I’m really embarrassed to admit that this was the problem, I don’t know why I thought it was performing any better when I did set an inexistent parameter to 0.0
Thank you so much!

4.0

Thank you for the hint. From what I understand this other simplification is applied when the osm.pbf file is converted into the graph that graphhopper employs for the routing, leading to a graphhopper graph which is geometrically “less precise” (but lighter) than the original OSM graph. Am I right?

No worries, I’m glad we figured out the issue.

Yes, during import the geometry of the road is simplified, but some the points you marked in your screenshot won’t be affected because they are junctions between different roads.

As you may have guessed I managed to disable the simplification. Nonetheless, the results were not quite as expected. I wanted to disable the simplification in order to allow a “cleaner” grouping of the resulting edges (better explained in my first post).

After disabling the simplification my map-matched trips database contained approx. 6 000 000 lines (one line for each edge that was crossed in one of the map-matched trips) - that’s reasonable, it resulted in 4 500 000 lines before - but after the grouping (by normalized geometry) it only reduced to 2 600 000 unique edges, while when the simplification was allowed the unique edges resulted to be only 100 000. Things are significantly worse this way.

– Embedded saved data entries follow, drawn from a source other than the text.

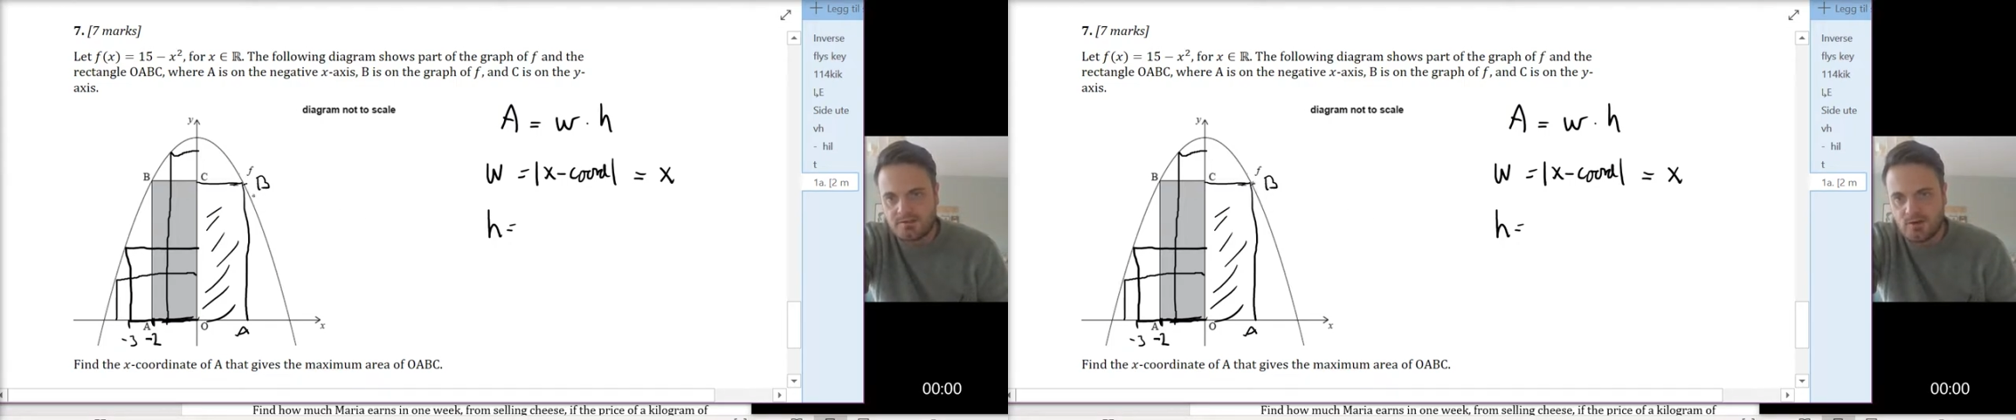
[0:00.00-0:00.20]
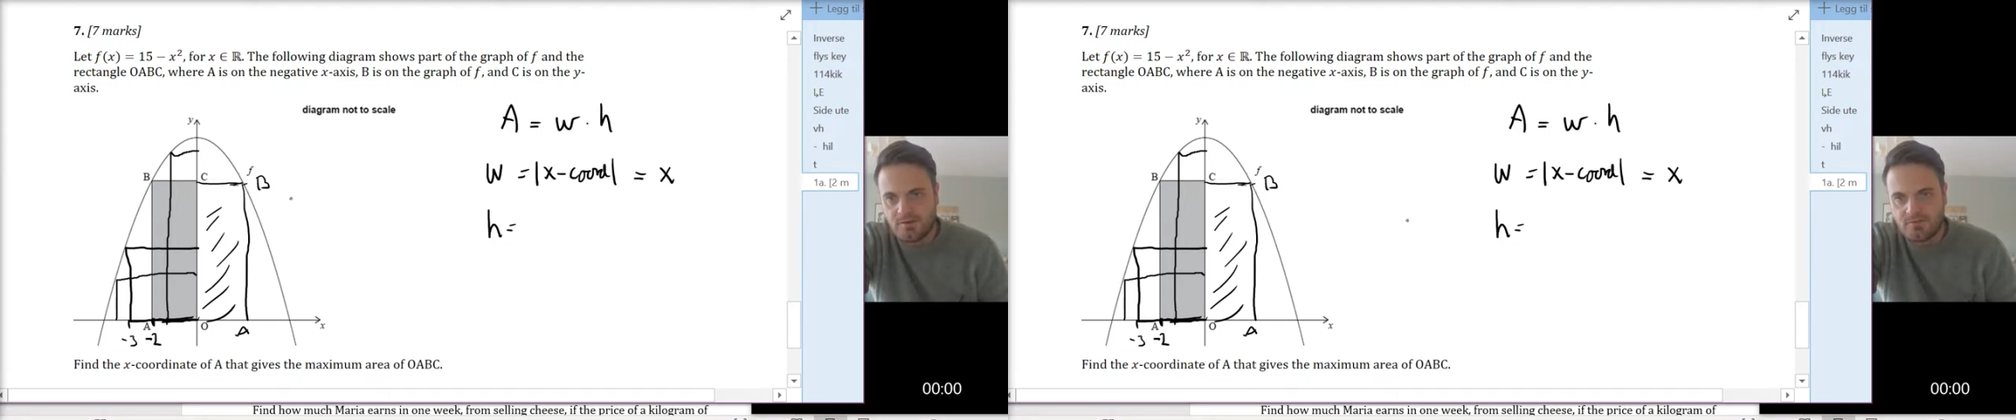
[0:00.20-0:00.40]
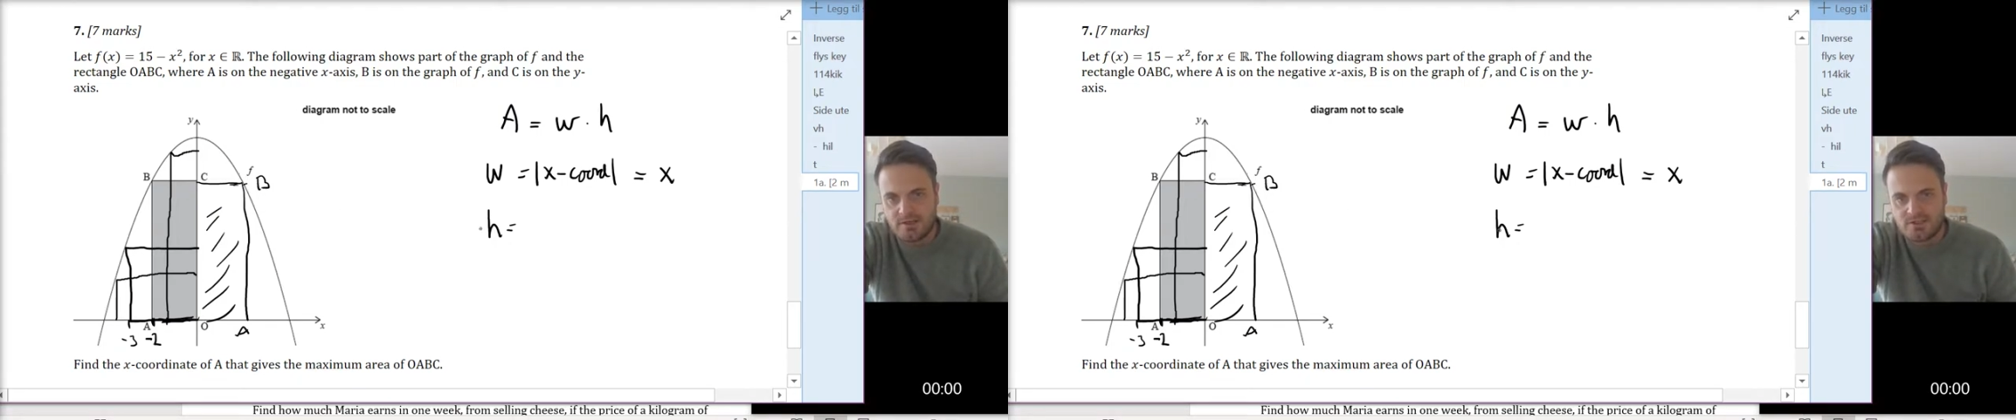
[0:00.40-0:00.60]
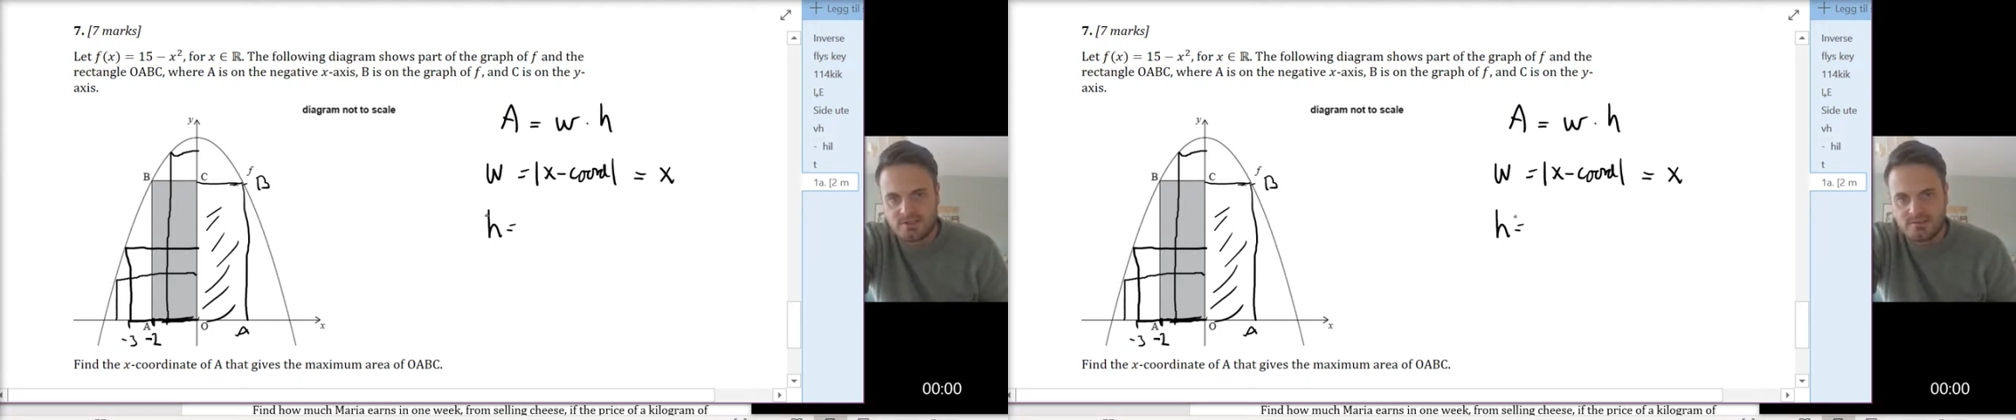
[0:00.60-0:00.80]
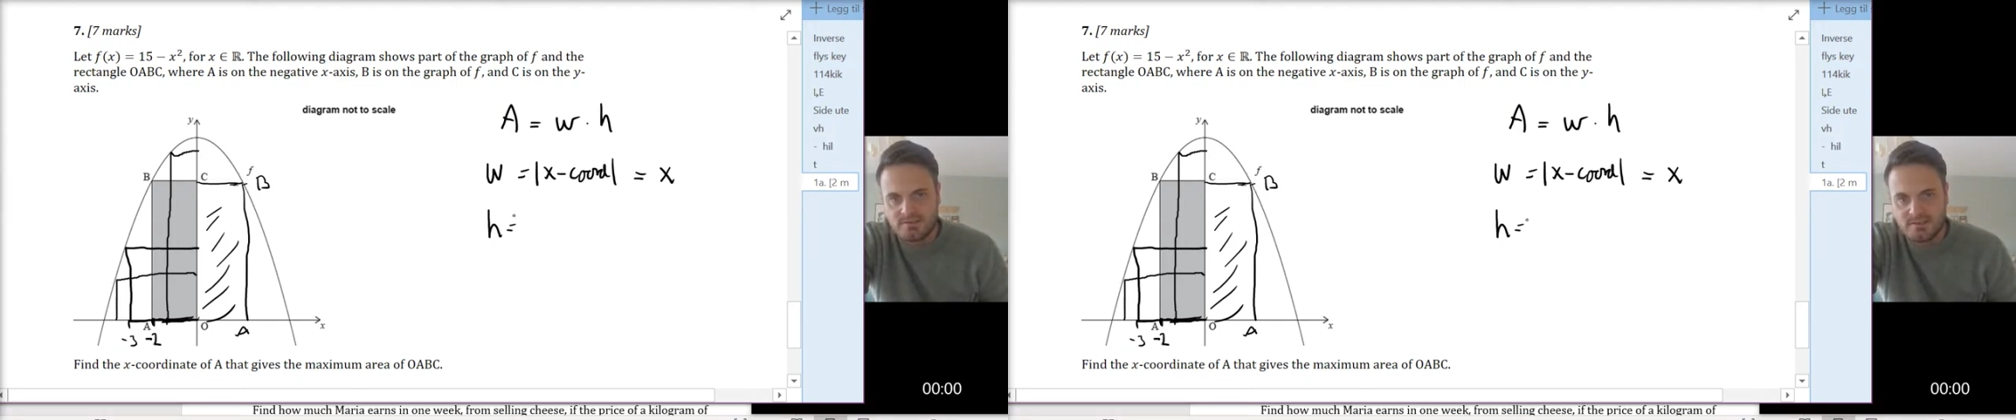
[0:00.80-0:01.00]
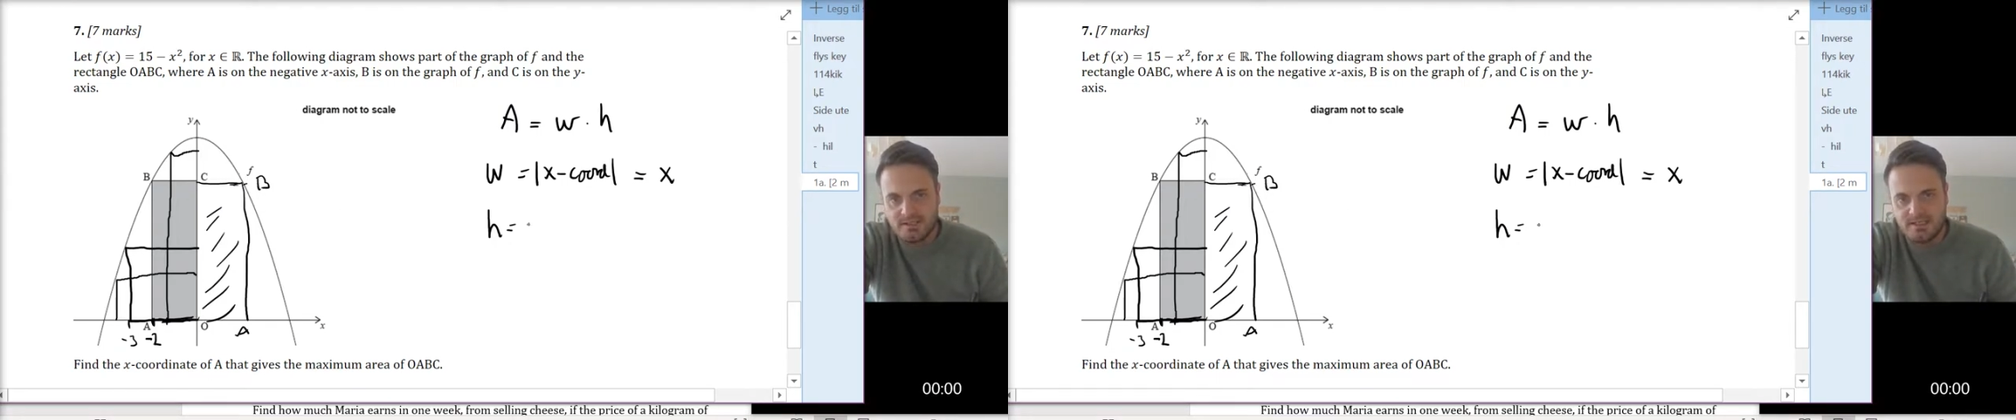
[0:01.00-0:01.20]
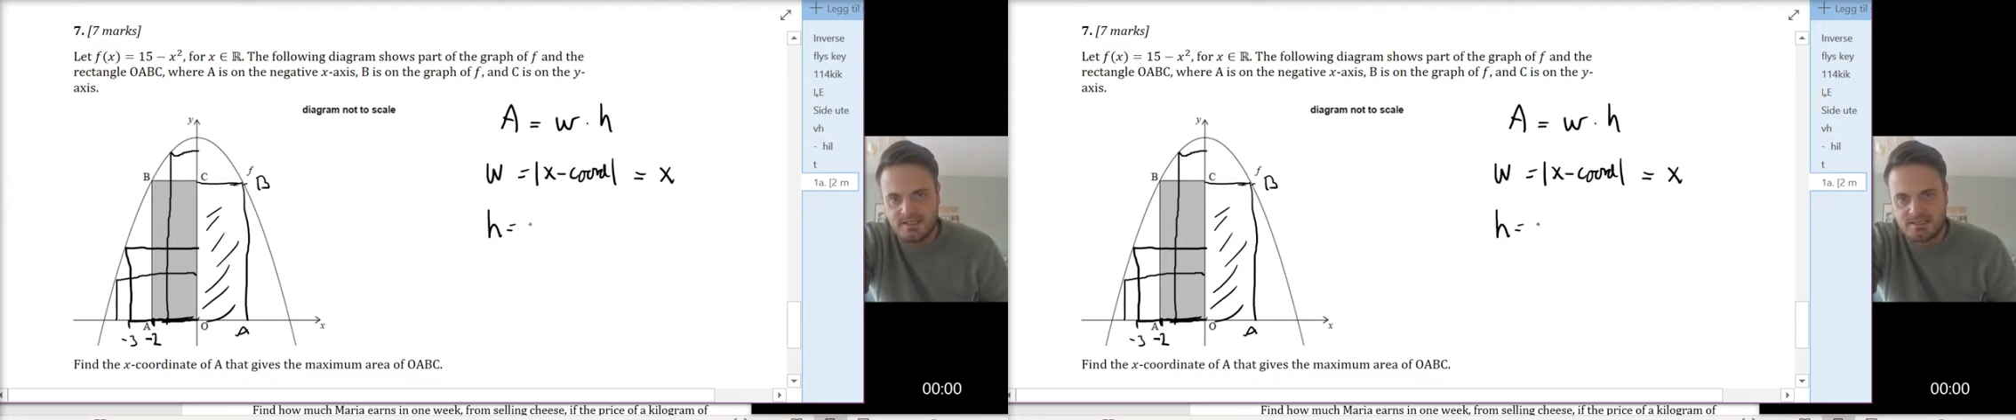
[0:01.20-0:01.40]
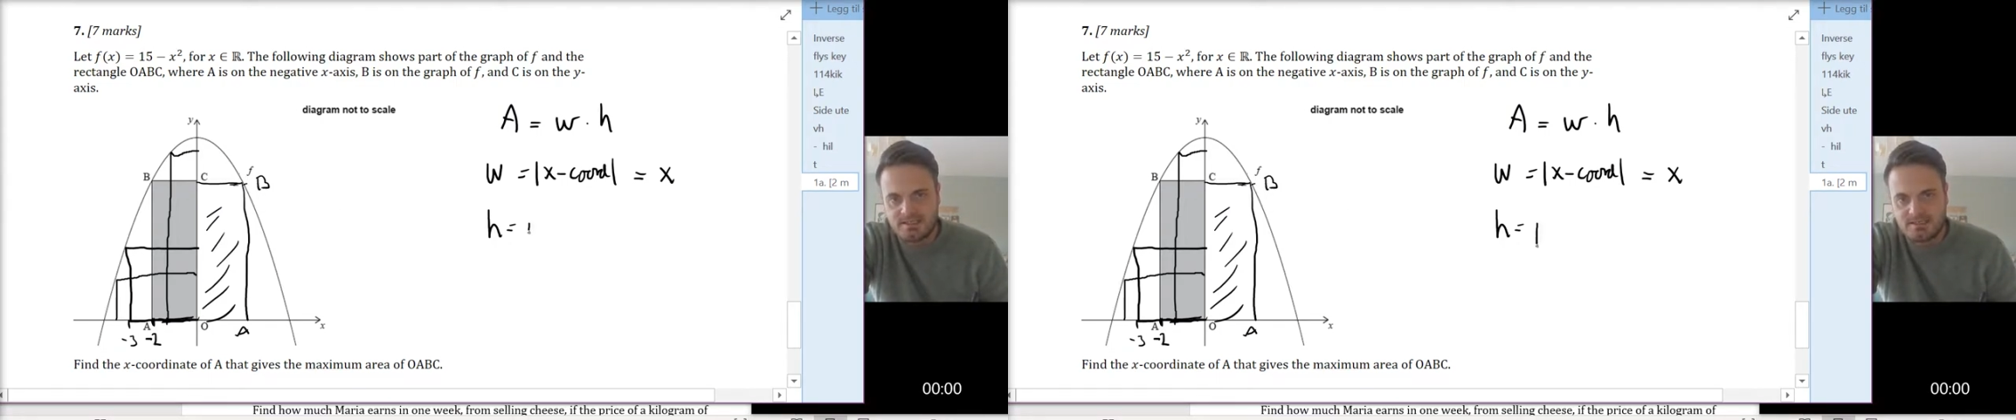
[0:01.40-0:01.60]
of a function
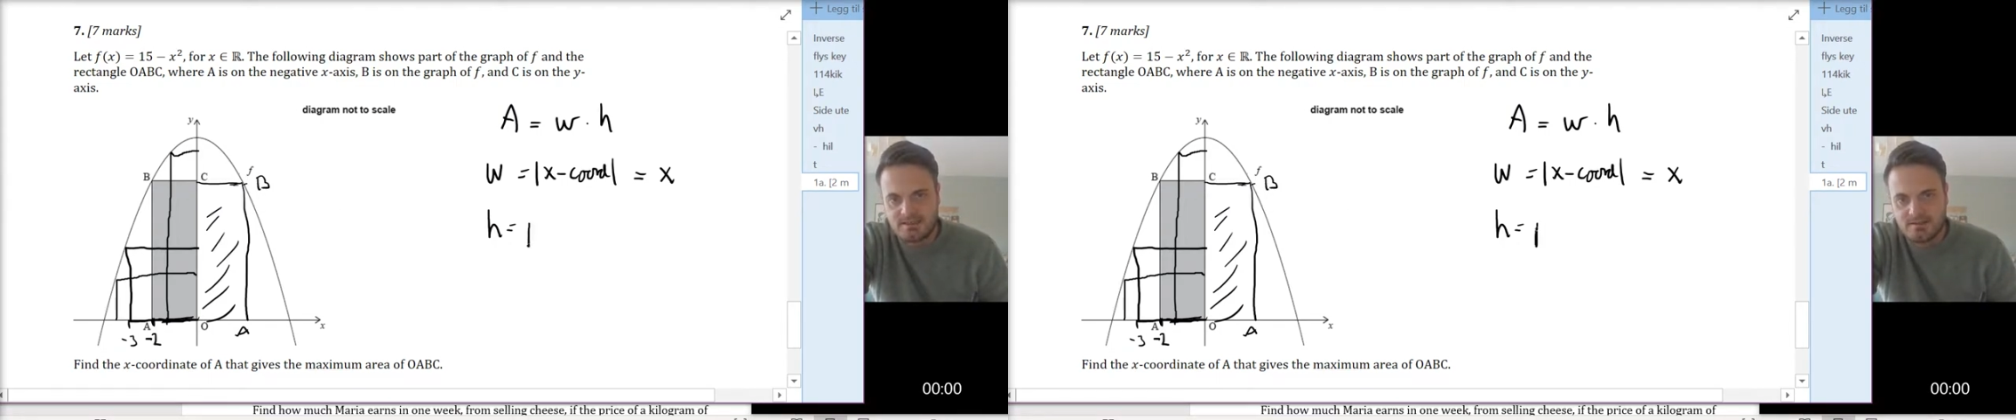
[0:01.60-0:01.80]
is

Therefore, I plotted the map-matched nodes from 10 trips that overlap in some parts in order to check if the map- matching process returned the same nodes when suggesting the same path. This is what I obtained (I suggest to use the link, the popups help understanding the map content which is hard to explain with a static image):

Simplification disabled:

Simplification allowed:

As an example, I’ll refer to the small stretch of cycleway highlighted in the images above. Such path is crossed by three trips, of ids 3, 5 and 8. It is a relatively isolated path, so it is sure enough that all the three map-matched trips should point to the very same osm way. Disabling the simplification adds one additional point to every one of these trips, but the additional points do not coincide.

Therefore I’m confused. Having disabled the simplification, shouldn’t I obtain all the nodes that are present on the path in the three cases? I.e. should’t three trips result in the very same nodes on that part?